(Stored items)
++++++

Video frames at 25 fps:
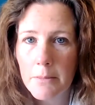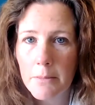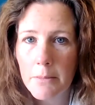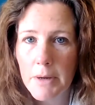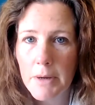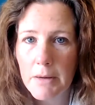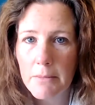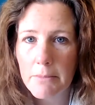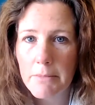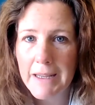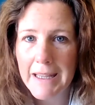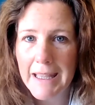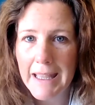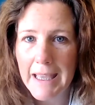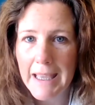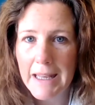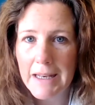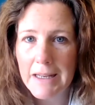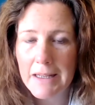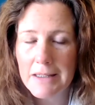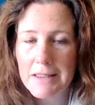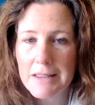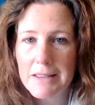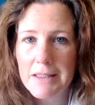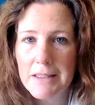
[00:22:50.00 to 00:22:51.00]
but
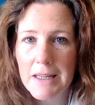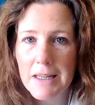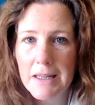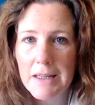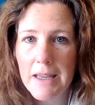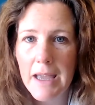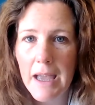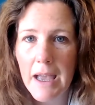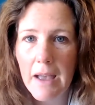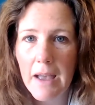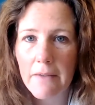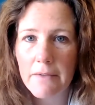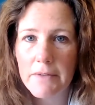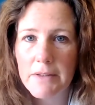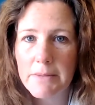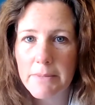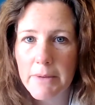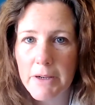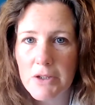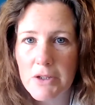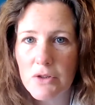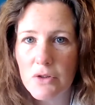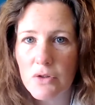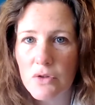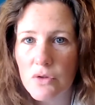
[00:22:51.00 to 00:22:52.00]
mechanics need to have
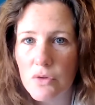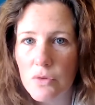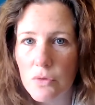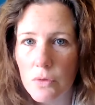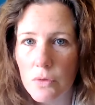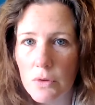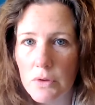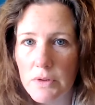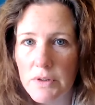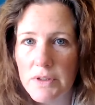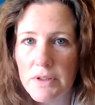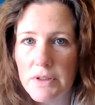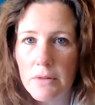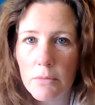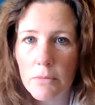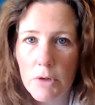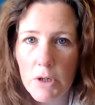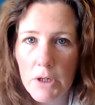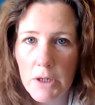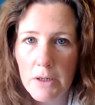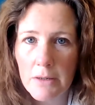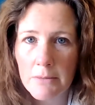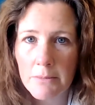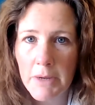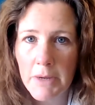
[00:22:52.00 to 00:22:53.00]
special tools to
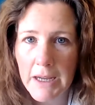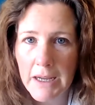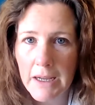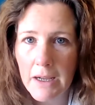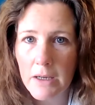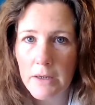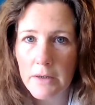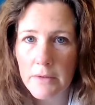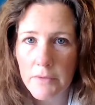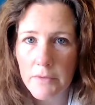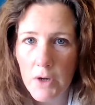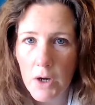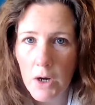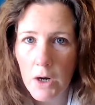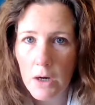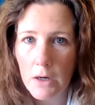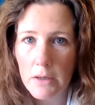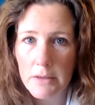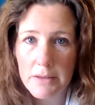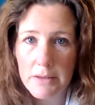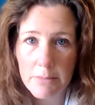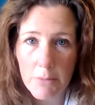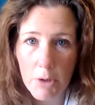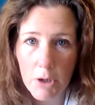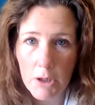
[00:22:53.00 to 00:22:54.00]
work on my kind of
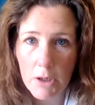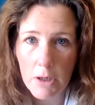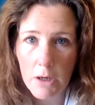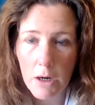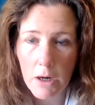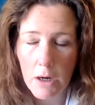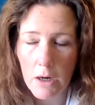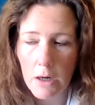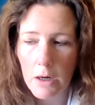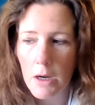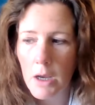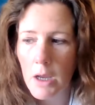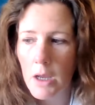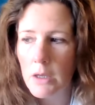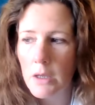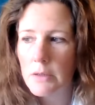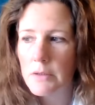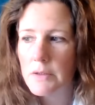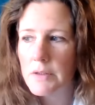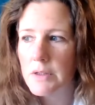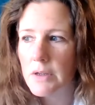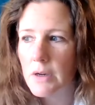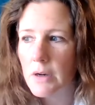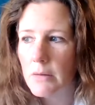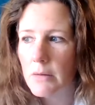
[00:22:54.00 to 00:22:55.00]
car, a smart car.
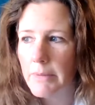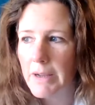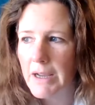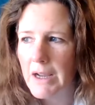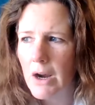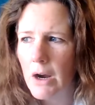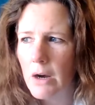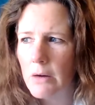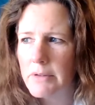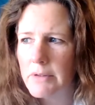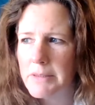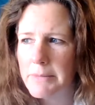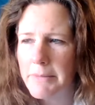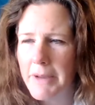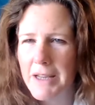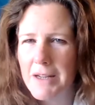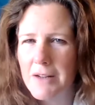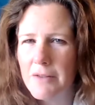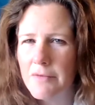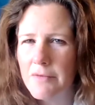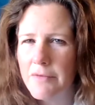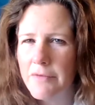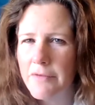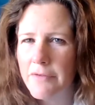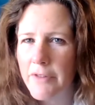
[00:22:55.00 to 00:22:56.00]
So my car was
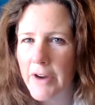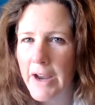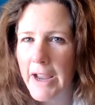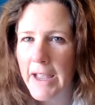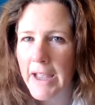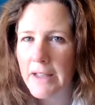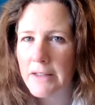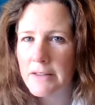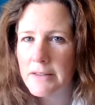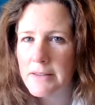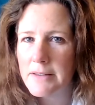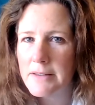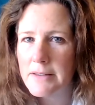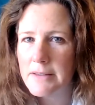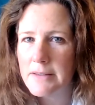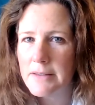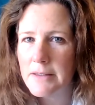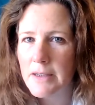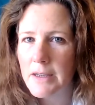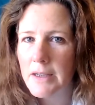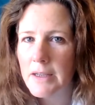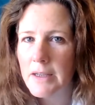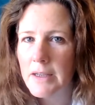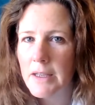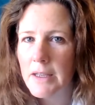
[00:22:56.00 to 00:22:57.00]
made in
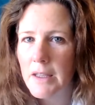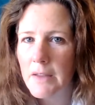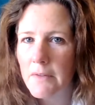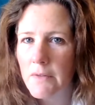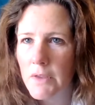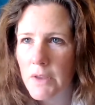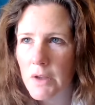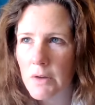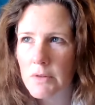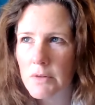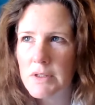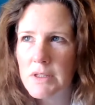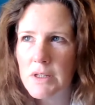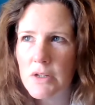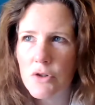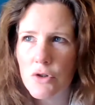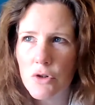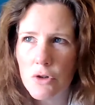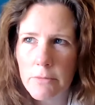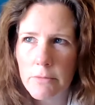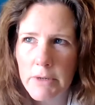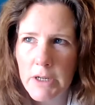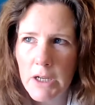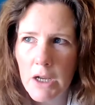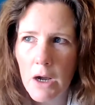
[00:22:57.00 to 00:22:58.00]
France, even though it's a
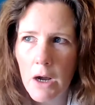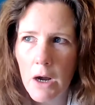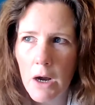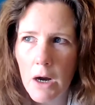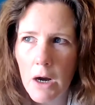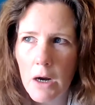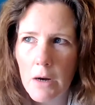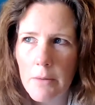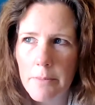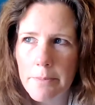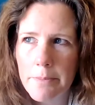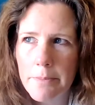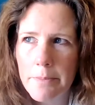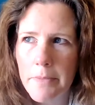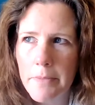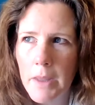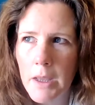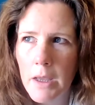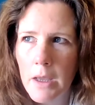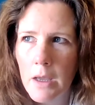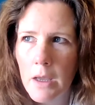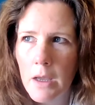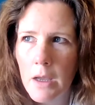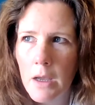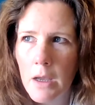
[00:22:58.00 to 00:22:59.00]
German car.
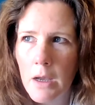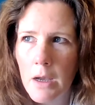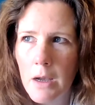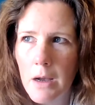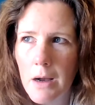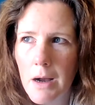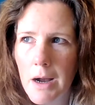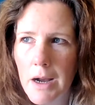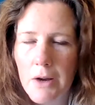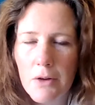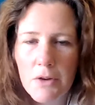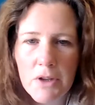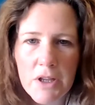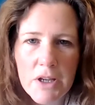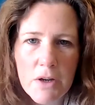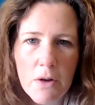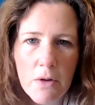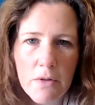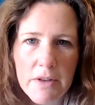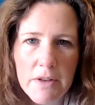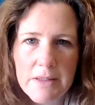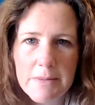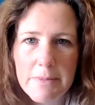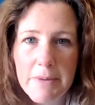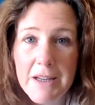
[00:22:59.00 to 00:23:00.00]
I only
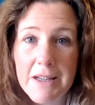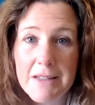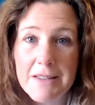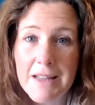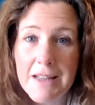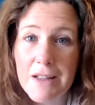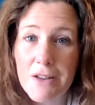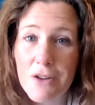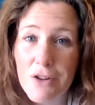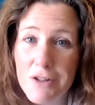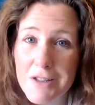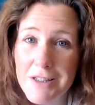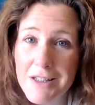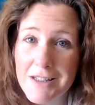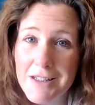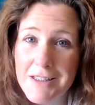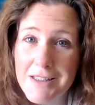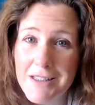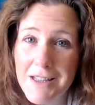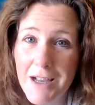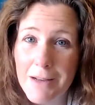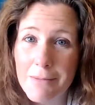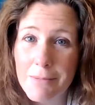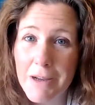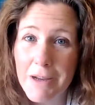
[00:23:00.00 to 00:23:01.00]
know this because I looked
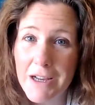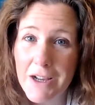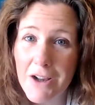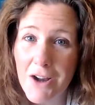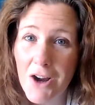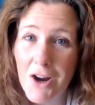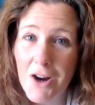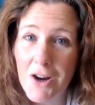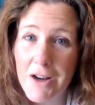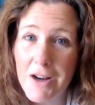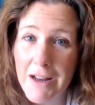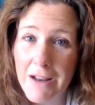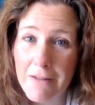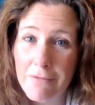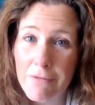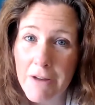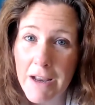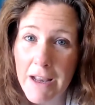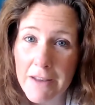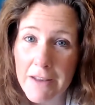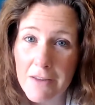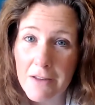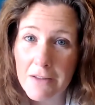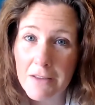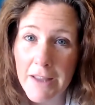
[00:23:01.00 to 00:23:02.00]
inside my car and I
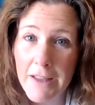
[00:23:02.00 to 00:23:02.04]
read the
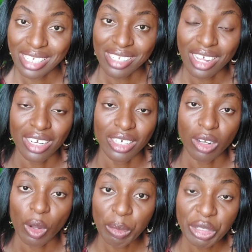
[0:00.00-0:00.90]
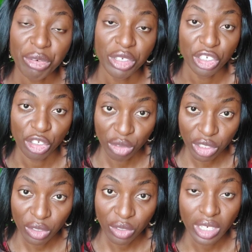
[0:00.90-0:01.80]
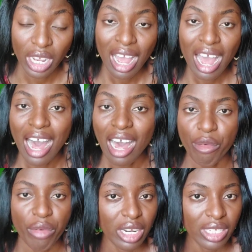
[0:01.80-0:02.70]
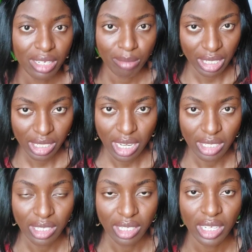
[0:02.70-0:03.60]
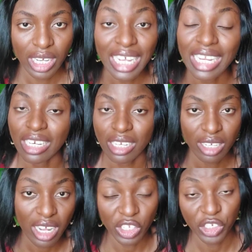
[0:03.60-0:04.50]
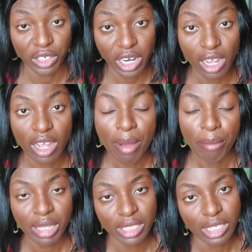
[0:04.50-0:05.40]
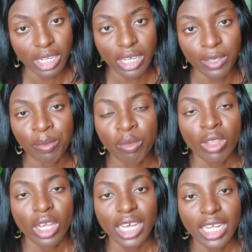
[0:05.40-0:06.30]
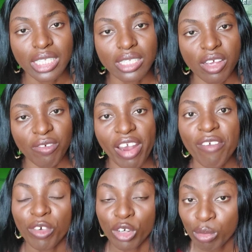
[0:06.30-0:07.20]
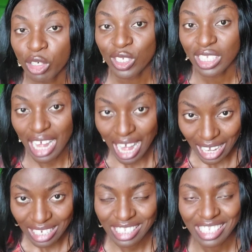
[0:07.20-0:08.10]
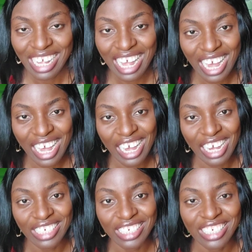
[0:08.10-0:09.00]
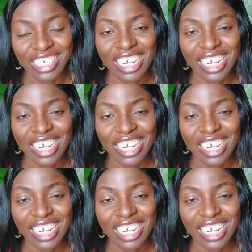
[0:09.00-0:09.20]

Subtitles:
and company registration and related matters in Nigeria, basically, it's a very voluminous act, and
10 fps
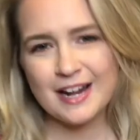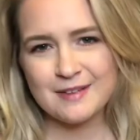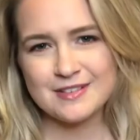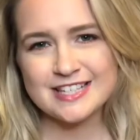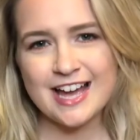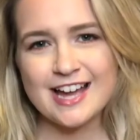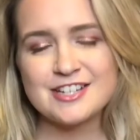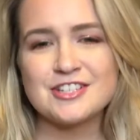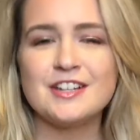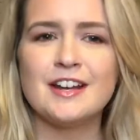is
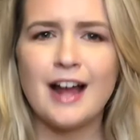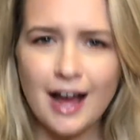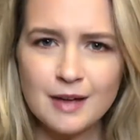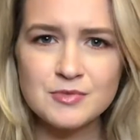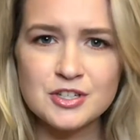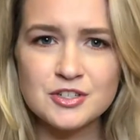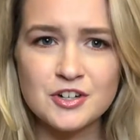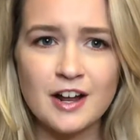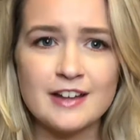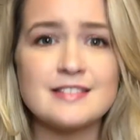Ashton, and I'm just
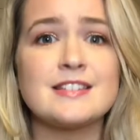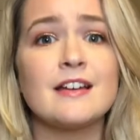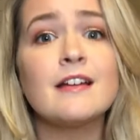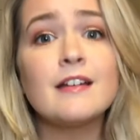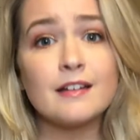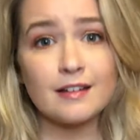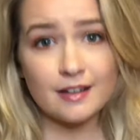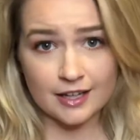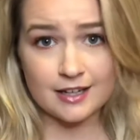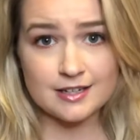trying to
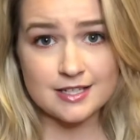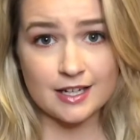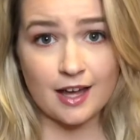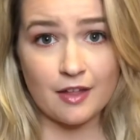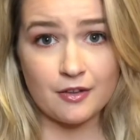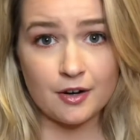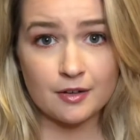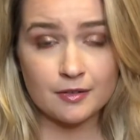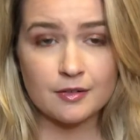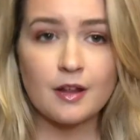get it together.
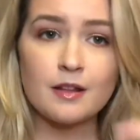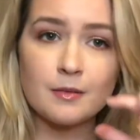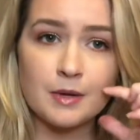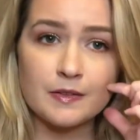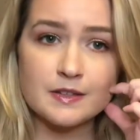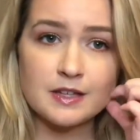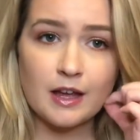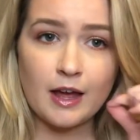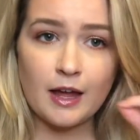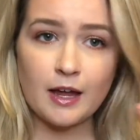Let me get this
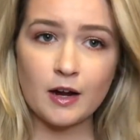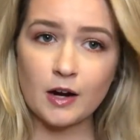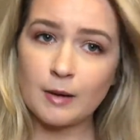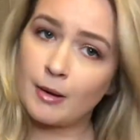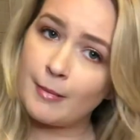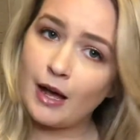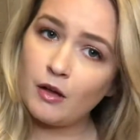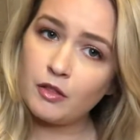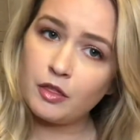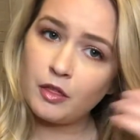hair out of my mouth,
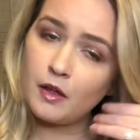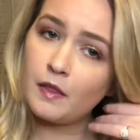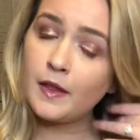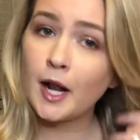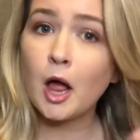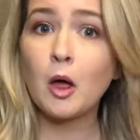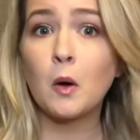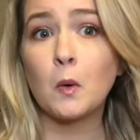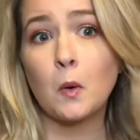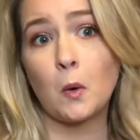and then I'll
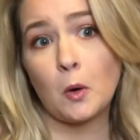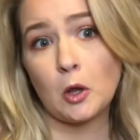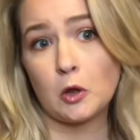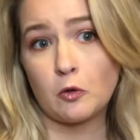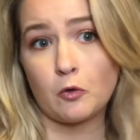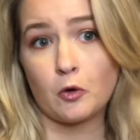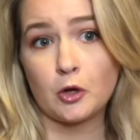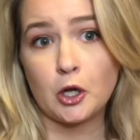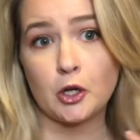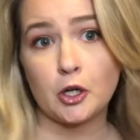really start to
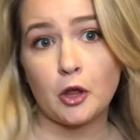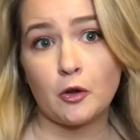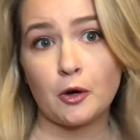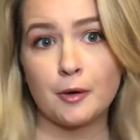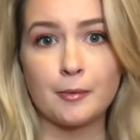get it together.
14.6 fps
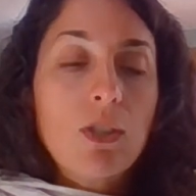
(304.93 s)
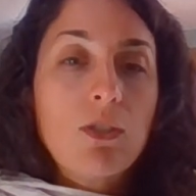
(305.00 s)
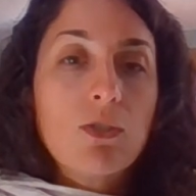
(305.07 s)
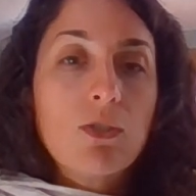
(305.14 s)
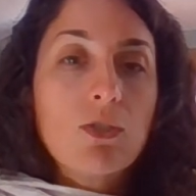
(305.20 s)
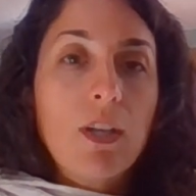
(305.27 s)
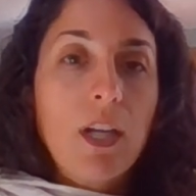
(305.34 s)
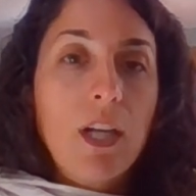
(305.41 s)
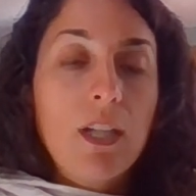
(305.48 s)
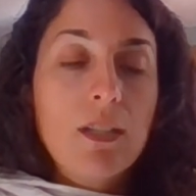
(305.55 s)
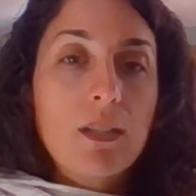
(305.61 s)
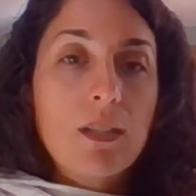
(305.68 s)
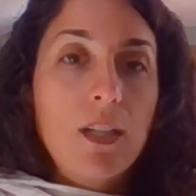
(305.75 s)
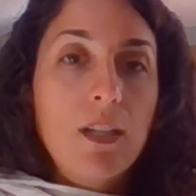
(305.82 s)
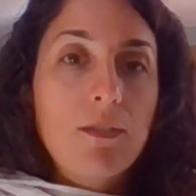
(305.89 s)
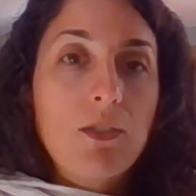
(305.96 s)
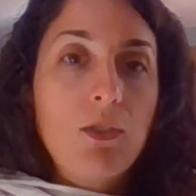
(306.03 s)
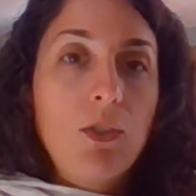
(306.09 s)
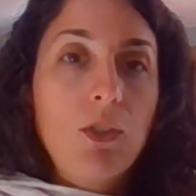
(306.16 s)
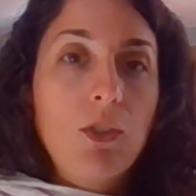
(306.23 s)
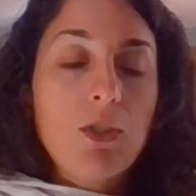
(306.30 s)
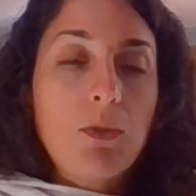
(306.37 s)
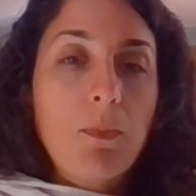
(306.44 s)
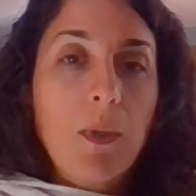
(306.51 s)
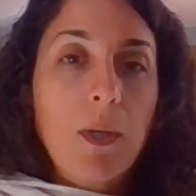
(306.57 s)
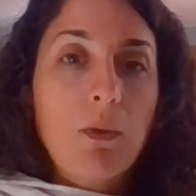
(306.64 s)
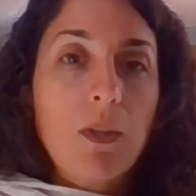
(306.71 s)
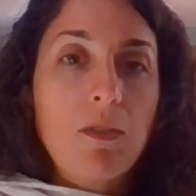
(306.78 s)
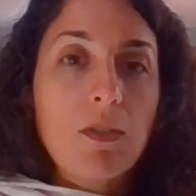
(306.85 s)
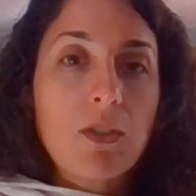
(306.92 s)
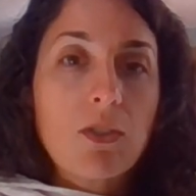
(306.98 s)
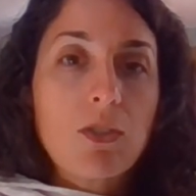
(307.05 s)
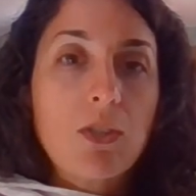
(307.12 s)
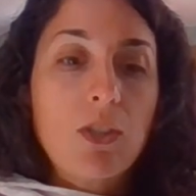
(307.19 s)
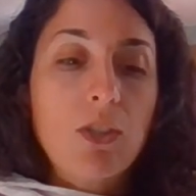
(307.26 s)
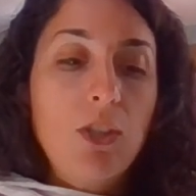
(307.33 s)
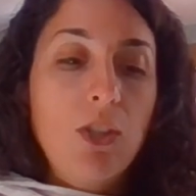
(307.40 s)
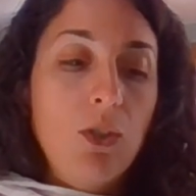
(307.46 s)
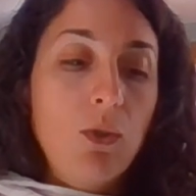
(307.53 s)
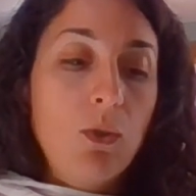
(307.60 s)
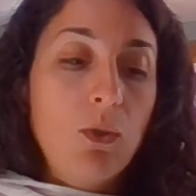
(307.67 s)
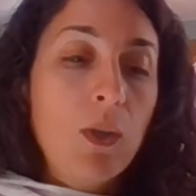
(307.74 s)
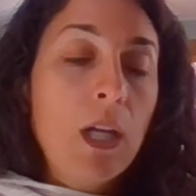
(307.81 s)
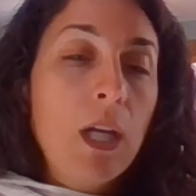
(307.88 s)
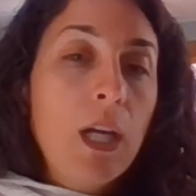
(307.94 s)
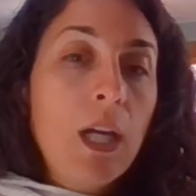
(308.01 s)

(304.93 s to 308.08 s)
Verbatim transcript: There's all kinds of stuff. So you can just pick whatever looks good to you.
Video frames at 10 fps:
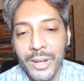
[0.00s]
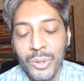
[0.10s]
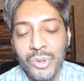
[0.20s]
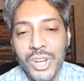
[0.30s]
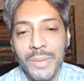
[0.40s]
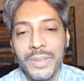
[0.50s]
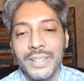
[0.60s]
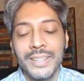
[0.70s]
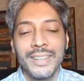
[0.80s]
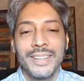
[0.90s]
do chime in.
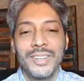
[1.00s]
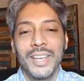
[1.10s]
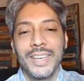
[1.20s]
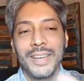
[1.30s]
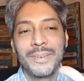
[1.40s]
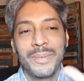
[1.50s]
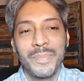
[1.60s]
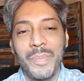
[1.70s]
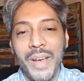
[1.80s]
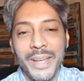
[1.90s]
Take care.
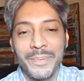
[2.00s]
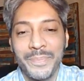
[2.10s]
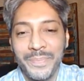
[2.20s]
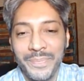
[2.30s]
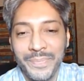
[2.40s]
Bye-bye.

++++++

_What you should do:_ Leave the pictures behind and transcribe every record above exactly.

_Solution to this exercise:_
Video frames at 25 fps:
[00:22:50.00 to 00:22:51.00]
but
[00:22:51.00 to 00:22:52.00]
mechanics need to have
[00:22:52.00 to 00:22:53.00]
special tools to
[00:22:53.00 to 00:22:54.00]
work on my kind of
[00:22:54.00 to 00:22:55.00]
car, a smart car.
[00:22:55.00 to 00:22:56.00]
So my car was
[00:22:56.00 to 00:22:57.00]
made in
[00:22:57.00 to 00:22:58.00]
France, even though it's a
[00:22:58.00 to 00:22:59.00]
German car.
[00:22:59.00 to 00:23:00.00]
I only
[00:23:00.00 to 00:23:01.00]
know this because I looked
[00:23:01.00 to 00:23:02.00]
inside my car and I
[00:23:02.00 to 00:23:02.04]
read the
[0:00.00-0:00.90]
[0:00.90-0:01.80]
[0:01.80-0:02.70]
[0:02.70-0:03.60]
[0:03.60-0:04.50]
[0:04.50-0:05.40]
[0:05.40-0:06.30]
[0:06.30-0:07.20]
[0:07.20-0:08.10]
[0:08.10-0:09.00]
[0:09.00-0:09.20]

Subtitles:
and company registration and related matters in Nigeria, basically, it's a very voluminous act, and
10 fps
is
Ashton, and I'm just
trying to
get it together.
Let me get this
hair out of my mouth,
and then I'll
really start to
get it together.
14.6 fps
(304.93 s)
(305.00 s)
(305.07 s)
(305.14 s)
(305.20 s)
(305.27 s)
(305.34 s)
(305.41 s)
(305.48 s)
(305.55 s)
(305.61 s)
(305.68 s)
(305.75 s)
(305.82 s)
(305.89 s)
(305.96 s)
(306.03 s)
(306.09 s)
(306.16 s)
(306.23 s)
(306.30 s)
(306.37 s)
(306.44 s)
(306.51 s)
(306.57 s)
(306.64 s)
(306.71 s)
(306.78 s)
(306.85 s)
(306.92 s)
(306.98 s)
(307.05 s)
(307.12 s)
(307.19 s)
(307.26 s)
(307.33 s)
(307.40 s)
(307.46 s)
(307.53 s)
(307.60 s)
(307.67 s)
(307.74 s)
(307.81 s)
(307.88 s)
(307.94 s)
(308.01 s)

(304.93 s to 308.08 s)
Verbatim transcript: There's all kinds of stuff. So you can just pick whatever looks good to you.
Video frames at 10 fps:
[0.00s]
[0.10s]
[0.20s]
[0.30s]
[0.40s]
[0.50s]
[0.60s]
[0.70s]
[0.80s]
[0.90s]
do chime in.
[1.00s]
[1.10s]
[1.20s]
[1.30s]
[1.40s]
[1.50s]
[1.60s]
[1.70s]
[1.80s]
[1.90s]
Take care.
[2.00s]
[2.10s]
[2.20s]
[2.30s]
[2.40s]
Bye-bye.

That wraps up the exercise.